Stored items
◆ ◆ ◆ ◆ ◆
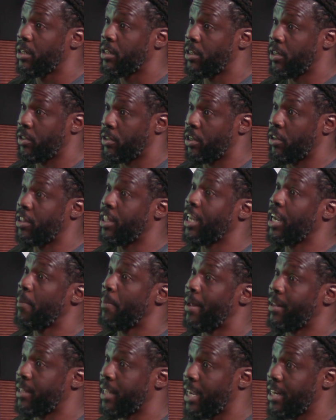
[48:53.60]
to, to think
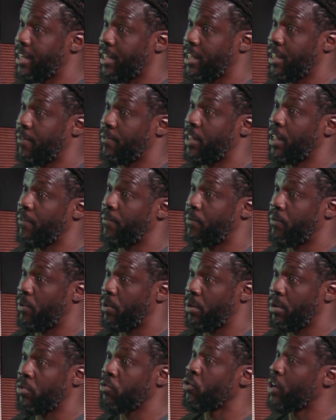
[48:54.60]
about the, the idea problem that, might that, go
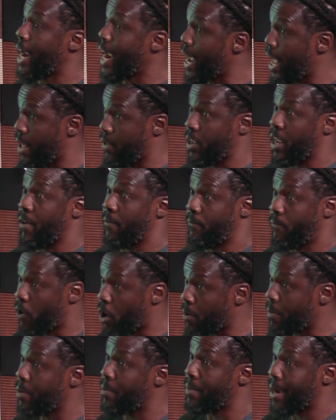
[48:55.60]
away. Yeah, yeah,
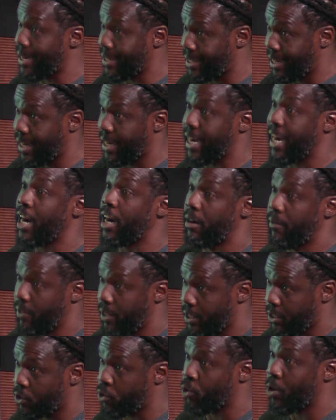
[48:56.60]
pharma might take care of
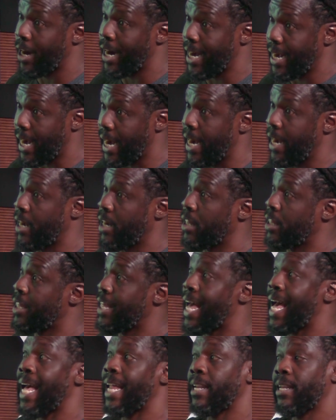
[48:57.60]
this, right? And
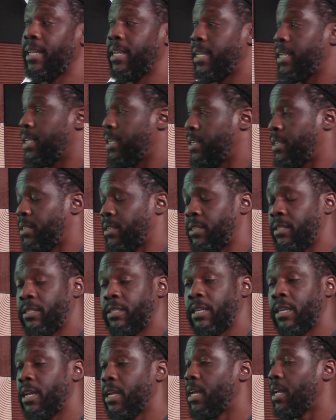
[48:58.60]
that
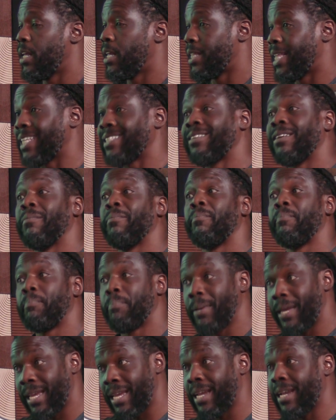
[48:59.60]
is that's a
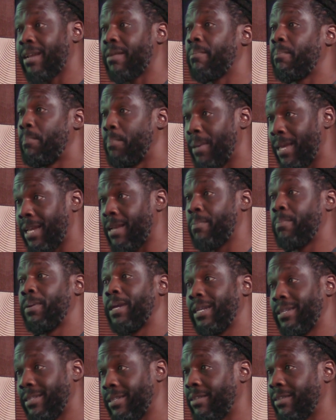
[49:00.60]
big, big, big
◆ ◆ ◆ ◆ ◆
Your assignment →
Set down the records again exactly as they appear, leaving each picture behind.

Answer to this problem →
[48:53.60]
to, to think
[48:54.60]
about the, the idea problem that, might that, go
[48:55.60]
away. Yeah, yeah,
[48:56.60]
pharma might take care of
[48:57.60]
this, right? And
[48:58.60]
that
[48:59.60]
is that's a
[49:00.60]
big, big, big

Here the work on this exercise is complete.